Dataset records section start

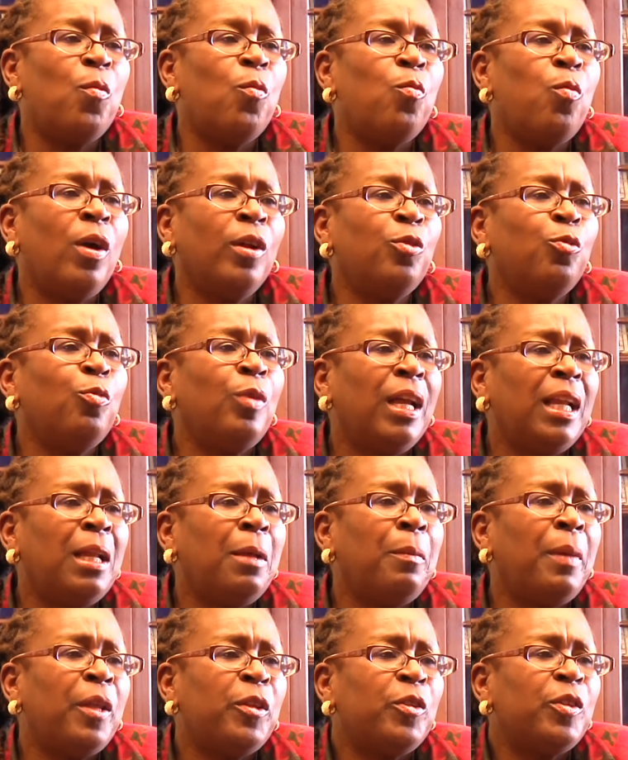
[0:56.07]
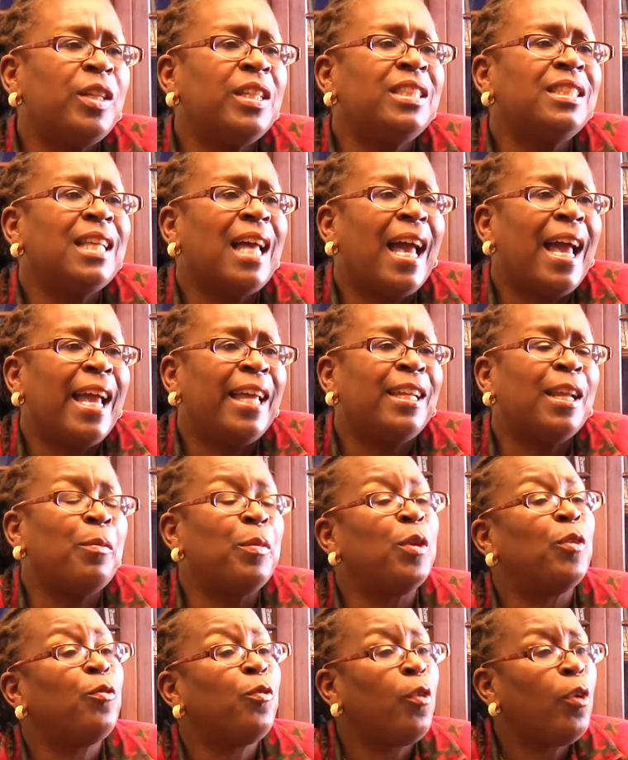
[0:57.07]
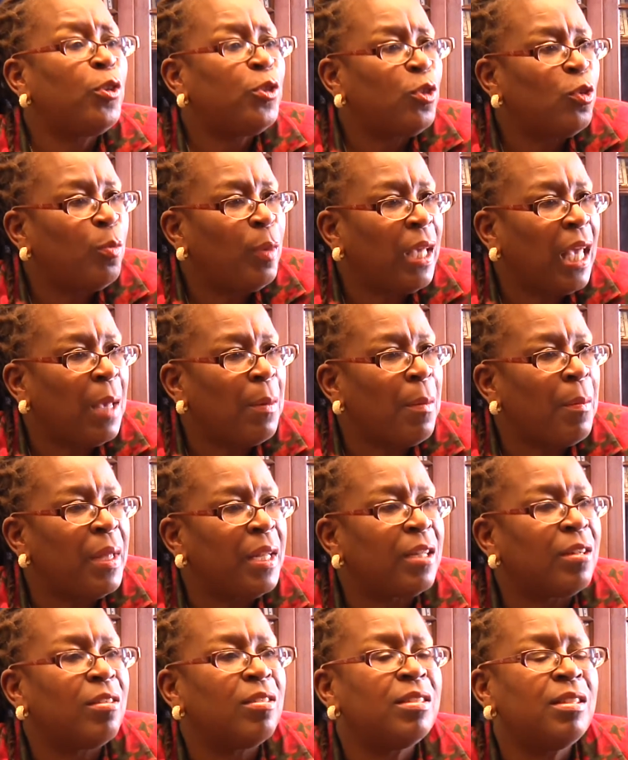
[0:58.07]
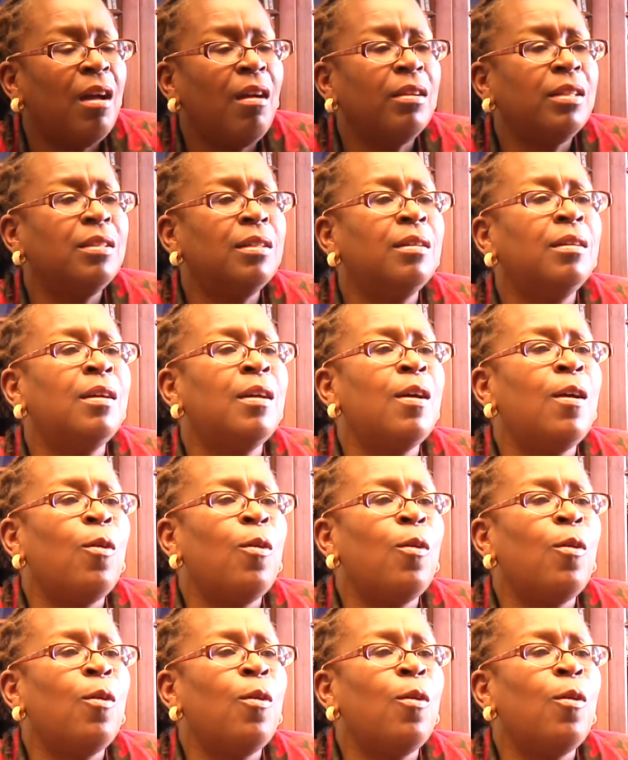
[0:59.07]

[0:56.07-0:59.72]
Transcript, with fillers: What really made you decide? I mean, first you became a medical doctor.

Dataset records section end

[To do] Every record above must be given again exactly; drop the pictures.

[Expected answer]
[0:56.07]
[0:57.07]
[0:58.07]
[0:59.07]

[0:56.07-0:59.72]
Transcript, with fillers: What really made you decide? I mean, first you became a medical doctor.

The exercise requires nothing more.